In another first for a Marvel movie, an entirely original album has been commissioned to accompany the film. It’s being produced and curated by Grammy-winning rapper Kendrick Lamar, with Coogler saying that the Californian rapper’s “artistic themes align with those we explore in the film”. Lamar, who has already praised the marriage of art and culture in Black Panther, and the CEO of his label Top Dawg Entertainment, Anthony Tiffith, worked with director Ryan Coogler to produce 14 tracks tailored to the film, featuring Lamar, The Weeknd, Vince Staples and R&B singer SZA.

The kick-ass cast

In an industry plagued by color and gender bias, Black Panther is an important step in changing the casting culture.

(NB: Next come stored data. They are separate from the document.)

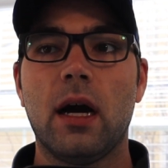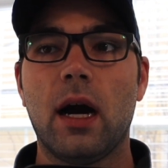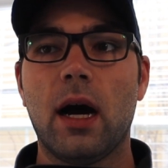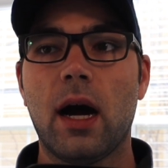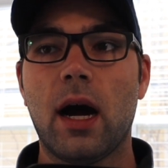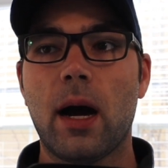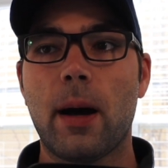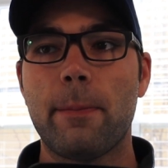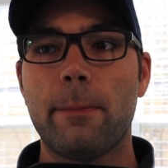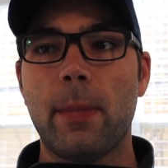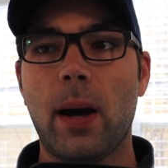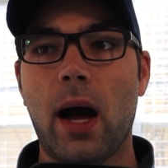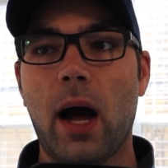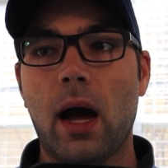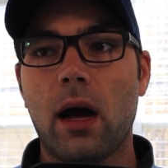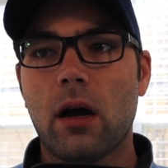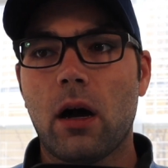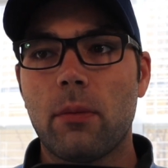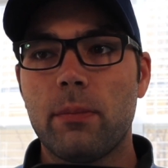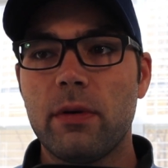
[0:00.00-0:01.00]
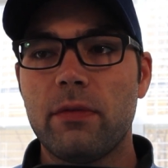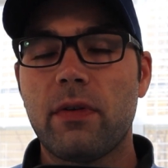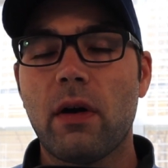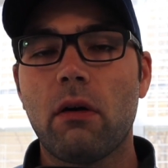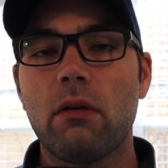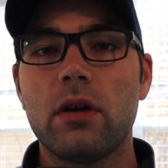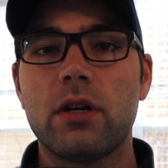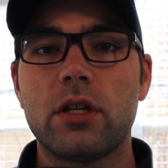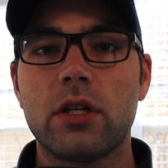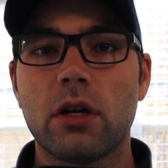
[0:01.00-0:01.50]
I'll be
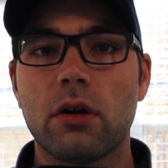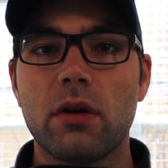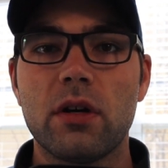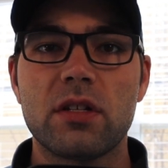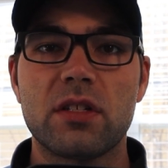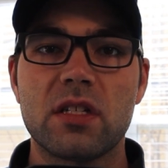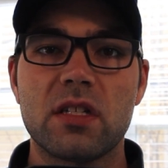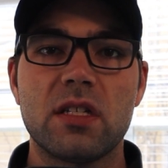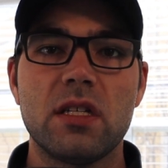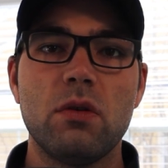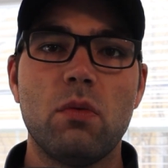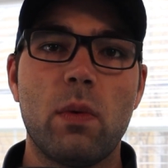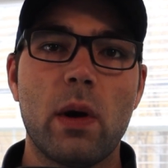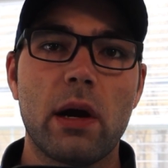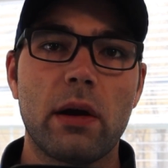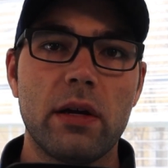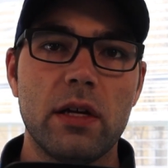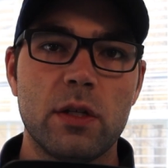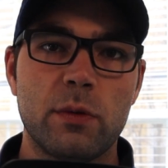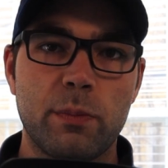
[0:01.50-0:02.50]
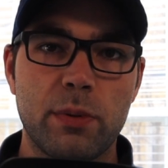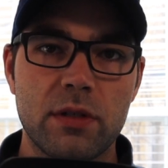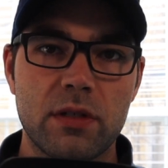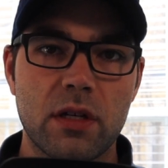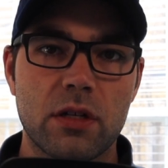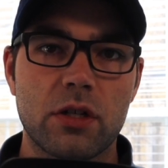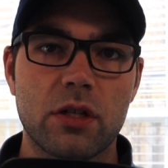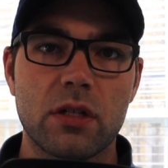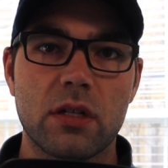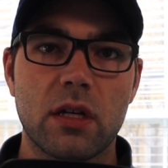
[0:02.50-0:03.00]
very curious to see where he's
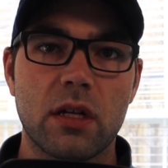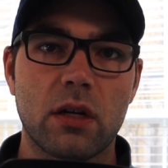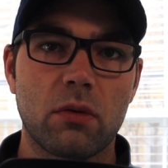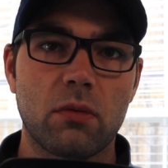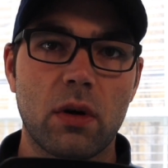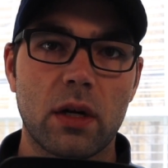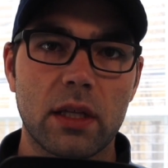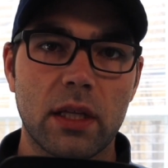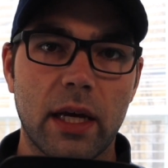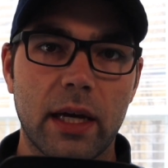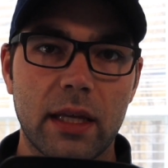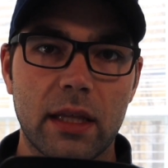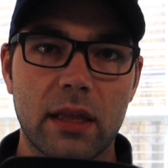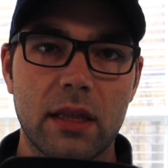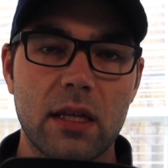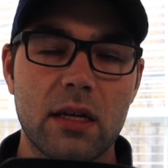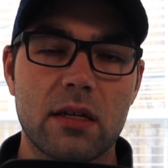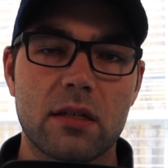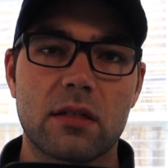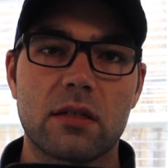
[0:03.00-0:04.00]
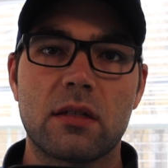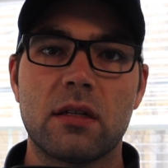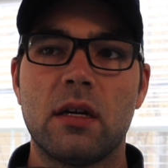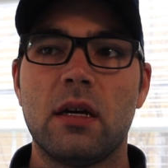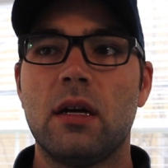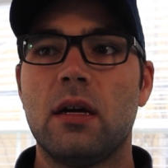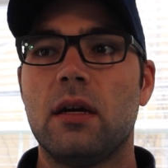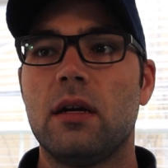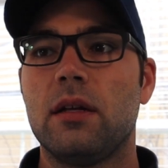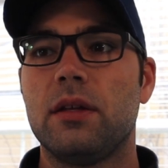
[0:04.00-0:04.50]
positioned in a run like this,
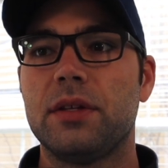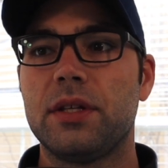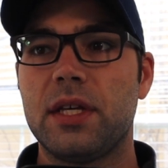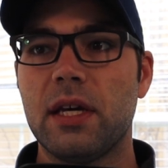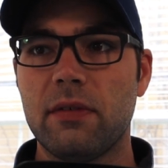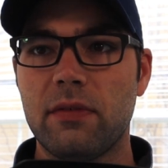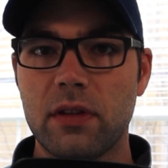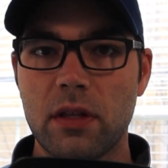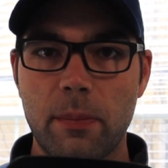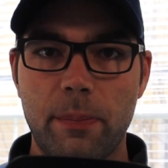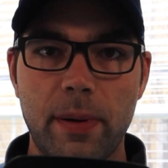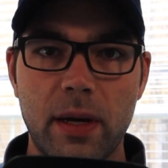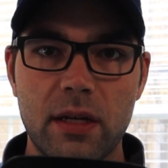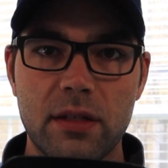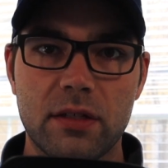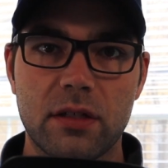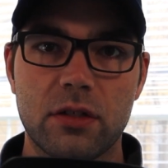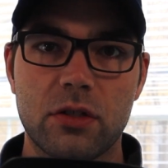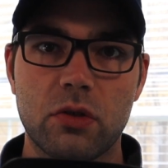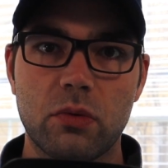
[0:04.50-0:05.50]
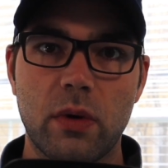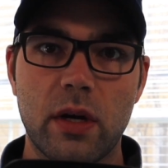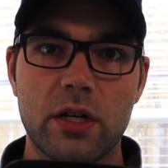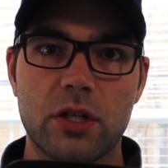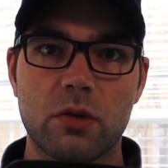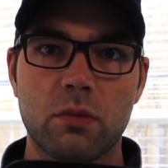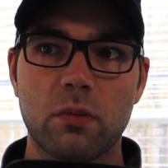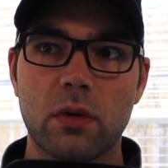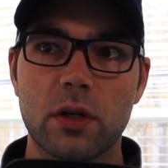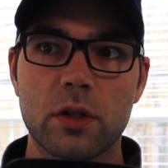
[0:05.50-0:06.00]
given the pace
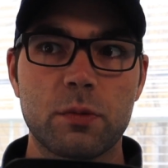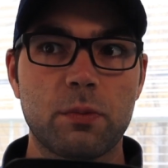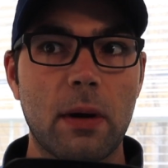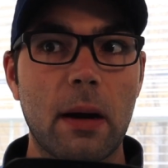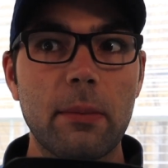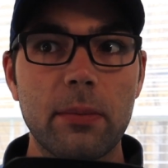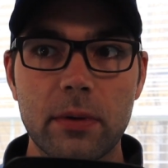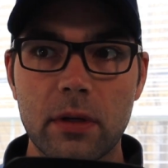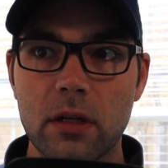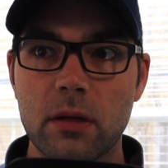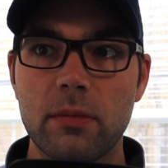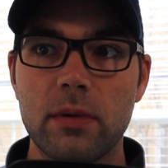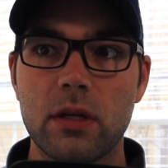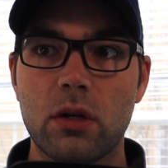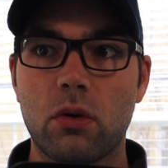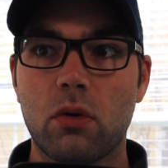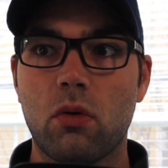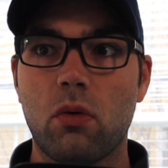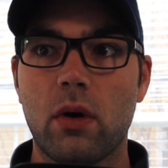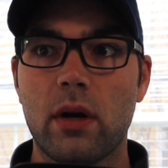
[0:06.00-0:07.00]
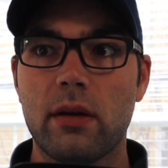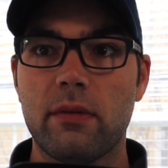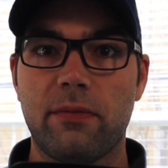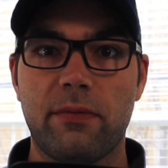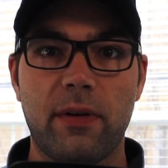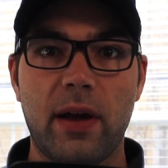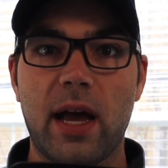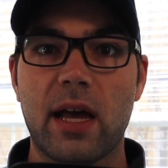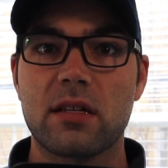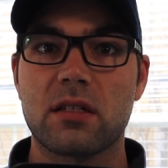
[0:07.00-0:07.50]
situation, where it's probably going to be quite
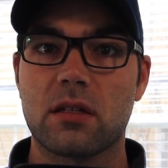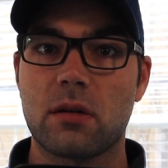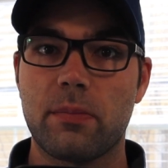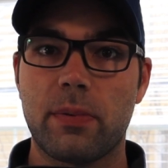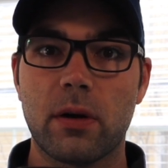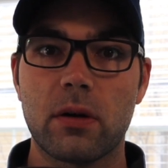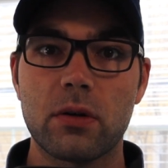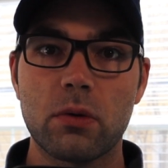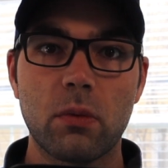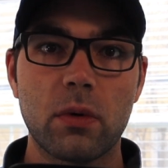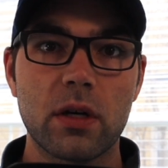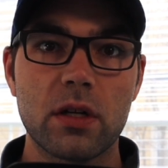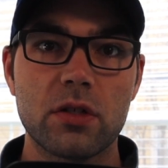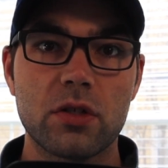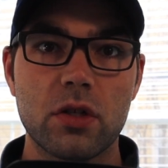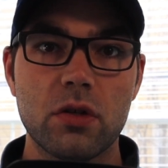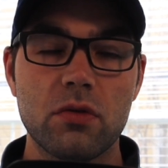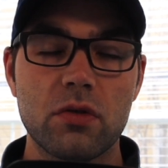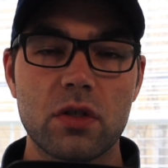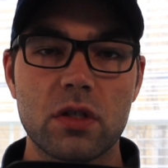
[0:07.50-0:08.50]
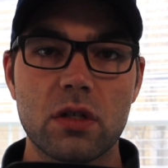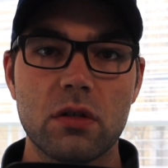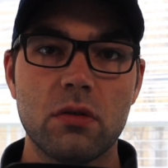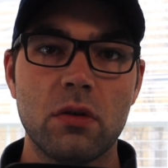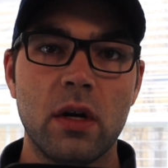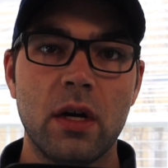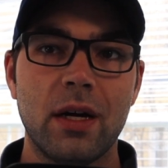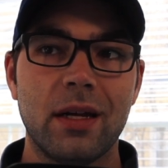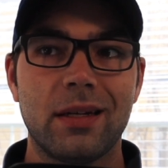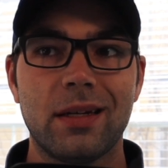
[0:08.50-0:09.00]
fast compared to what he's used
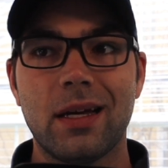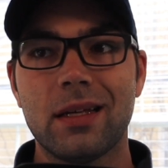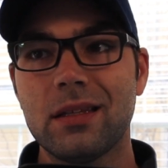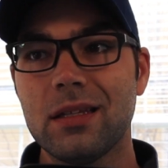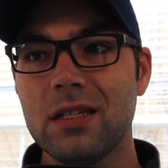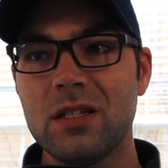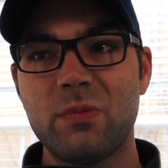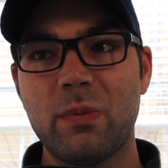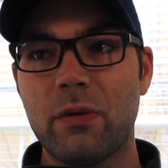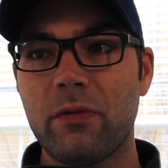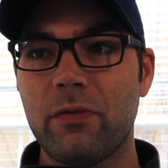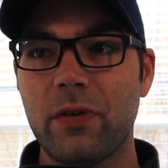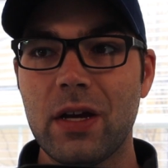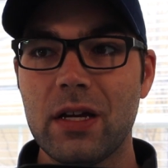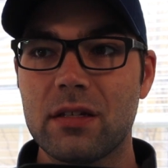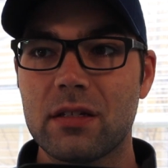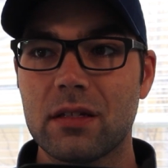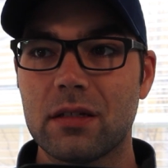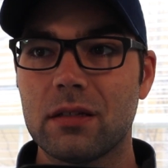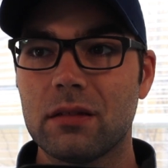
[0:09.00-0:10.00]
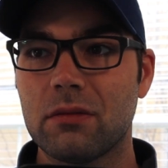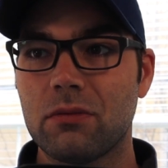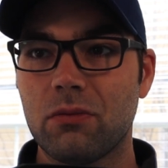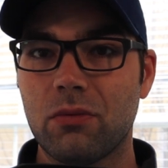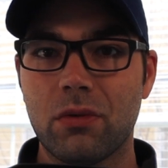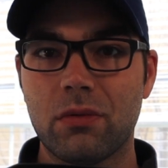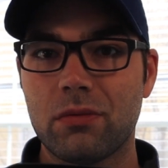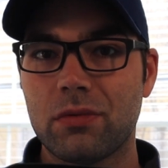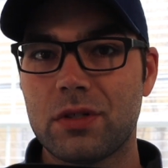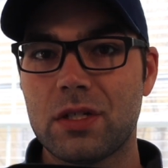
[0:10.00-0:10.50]
to. Not that he's been
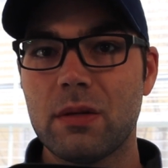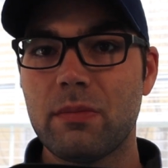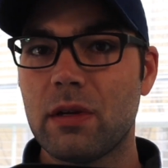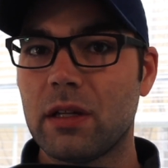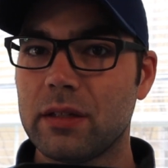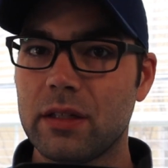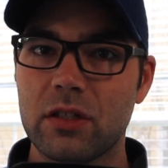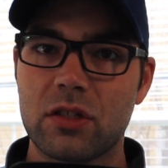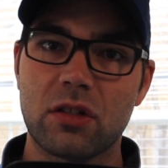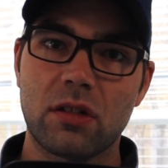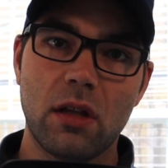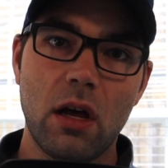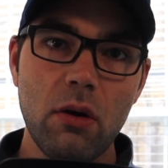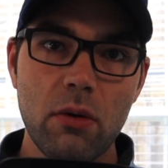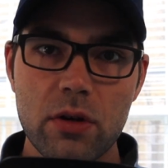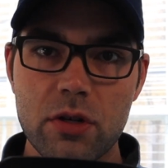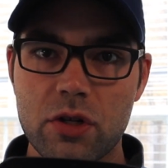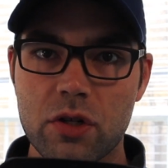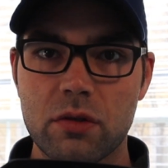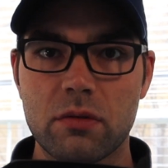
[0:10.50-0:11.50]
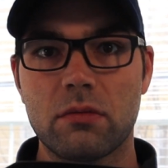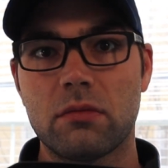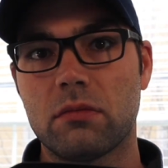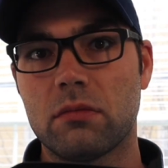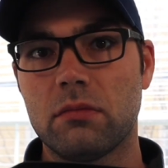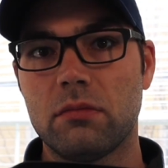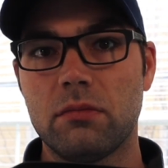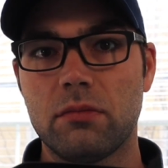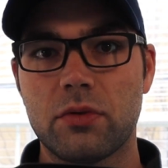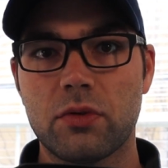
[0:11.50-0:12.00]
facing seemingly slowish
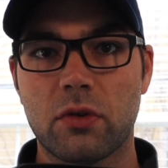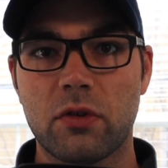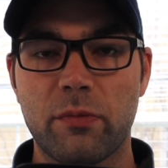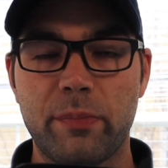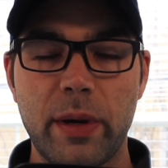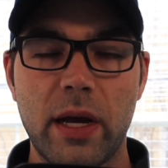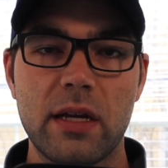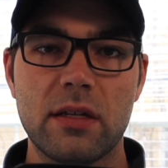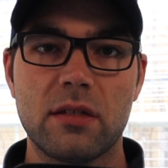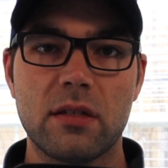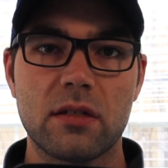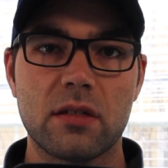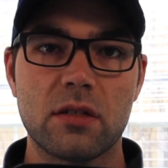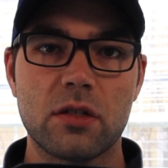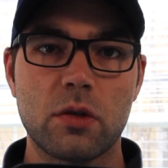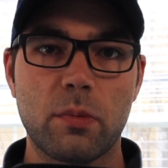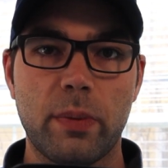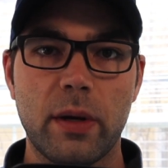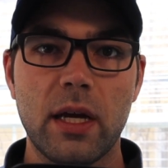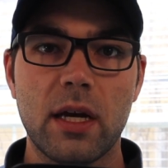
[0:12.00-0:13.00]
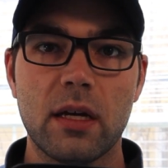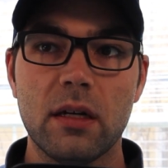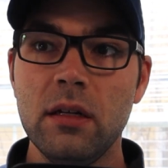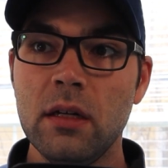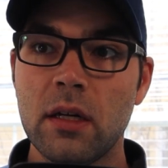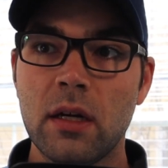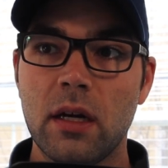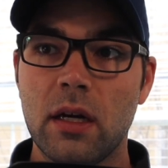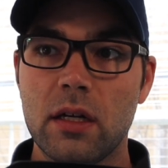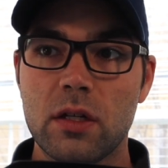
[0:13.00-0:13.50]
sort of paces in Japan.
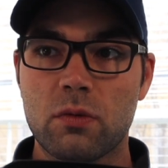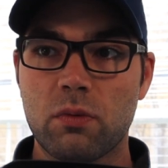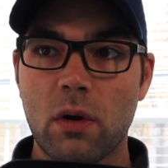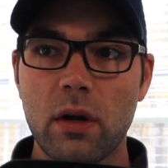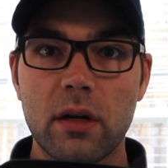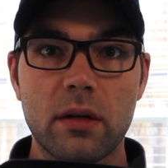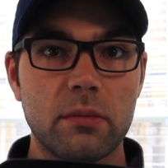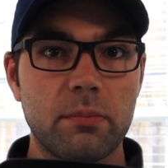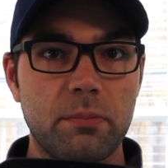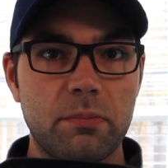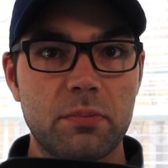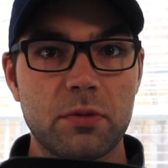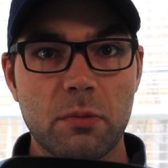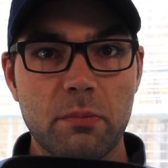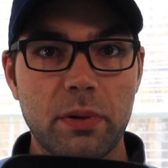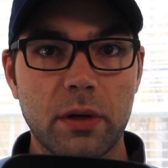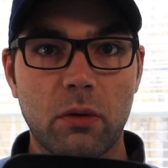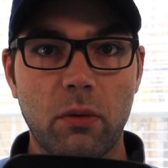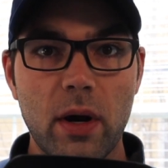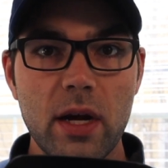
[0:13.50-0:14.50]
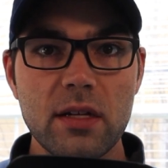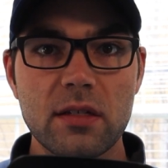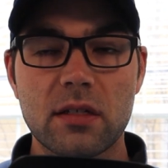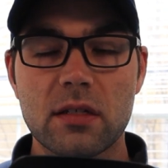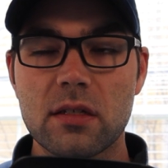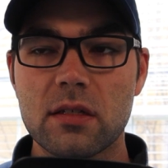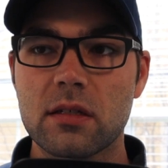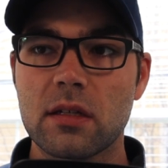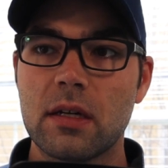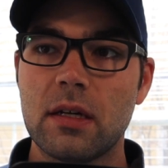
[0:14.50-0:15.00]
He's running some big
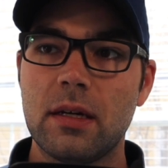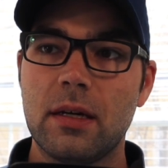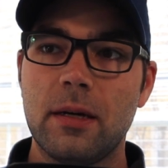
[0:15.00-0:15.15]
races.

The film stars Chadwick Boseman as T’Challa, the king of Wakanda and its panther guardian, alongside Michael B. Jordan, Daniel Kaluuya, Martin Freeman and Andy Serkis. But it’s the female talent who really make this film exciting. By casting Lupita Nyong’o, Angela Bassett, Florence Kasumba, Danai Gurira and Letitia Wright, director Ryan Coogler and casting director Sarah Finn are giving us an empowering depiction of women of color and the opportunity to see some of cinema’s finest and freshest talents working together.

From left: Lupita Nyong’o, Chadwick Boseman and Danai Gurira play Nakia, T’Challa and Okoye in ‘Black Panther’

The youthquake possibilities

So important did many consider it for young people of color to see and be inspired by this film, that the hashtag #BlackPantherChallenge went viral. The idea was to raise money so that kids from poorer areas would get to see the movie and the GoFundMe campaign was given a boost by famous faces such as Viola Davis, Snoop Dogg, Chelsea Clinton and Ellen DeGeneres, who offered to pay for a screening of the film for the Boys & Girls Club of Harlem.